(Recorded data)
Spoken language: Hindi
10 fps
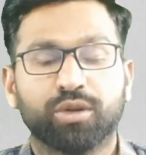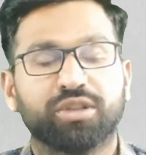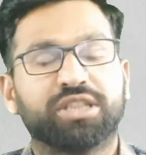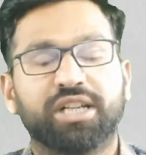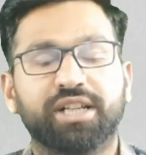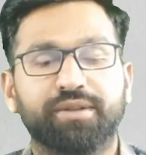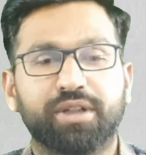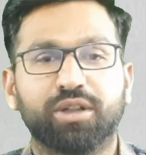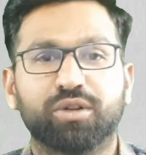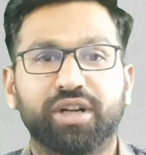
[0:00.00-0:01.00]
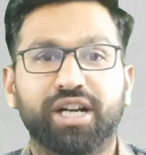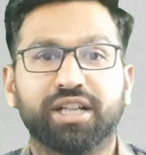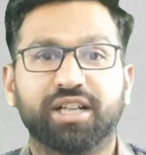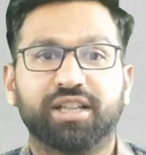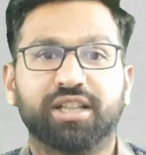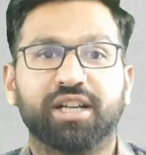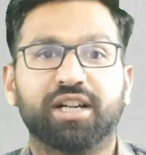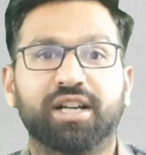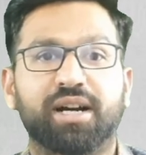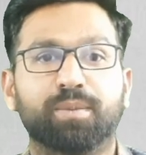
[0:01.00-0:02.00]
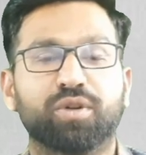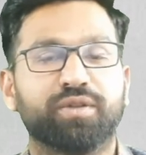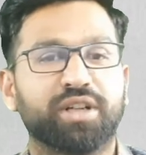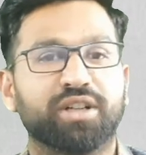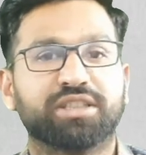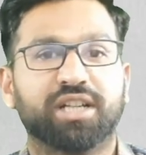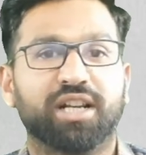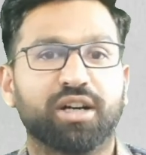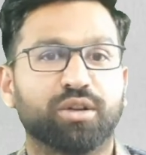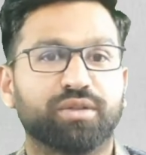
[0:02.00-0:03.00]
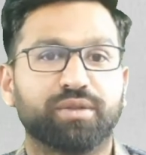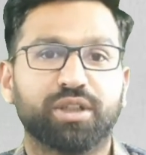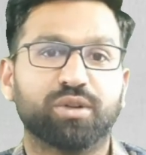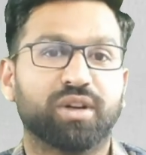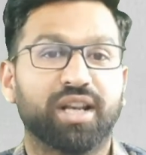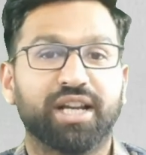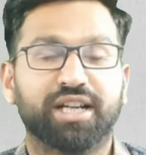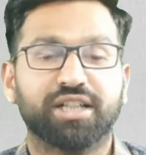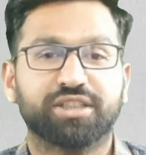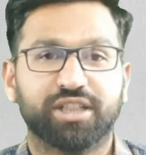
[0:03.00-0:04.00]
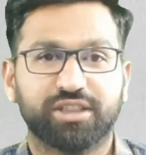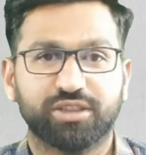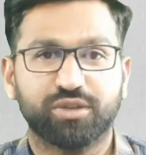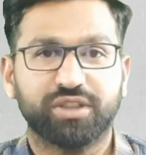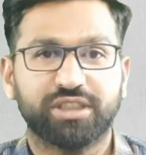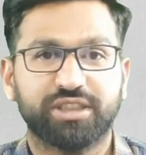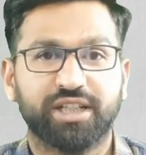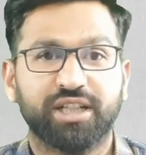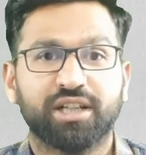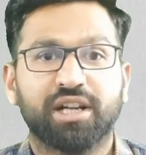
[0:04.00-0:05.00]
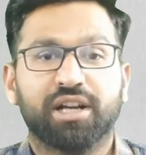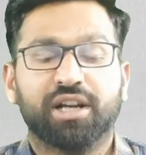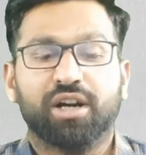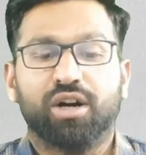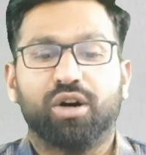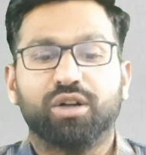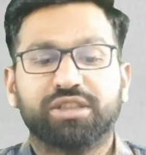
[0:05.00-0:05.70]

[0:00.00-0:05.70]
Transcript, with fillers: तो चलिए वीडियो को एंड करते हैं अगर आपको वीडियो अच्छा लगा हो तो वीडियो को लाइक एंड शेयर ज़रूर कीजिए और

■ What to produce ■
Exclude all pictures and reproduce exactly the lines from the one containing "[0:01.00-0:02.00]" through the final line of the entries above.

■ Your response ■
[0:01.00-0:02.00]
[0:02.00-0:03.00]
[0:03.00-0:04.00]
[0:04.00-0:05.00]
[0:05.00-0:05.70]

[0:00.00-0:05.70]
Transcript, with fillers: तो चलिए वीडियो को एंड करते हैं अगर आपको वीडियो अच्छा लगा हो तो वीडियो को लाइक एंड शेयर ज़रूर कीजिए और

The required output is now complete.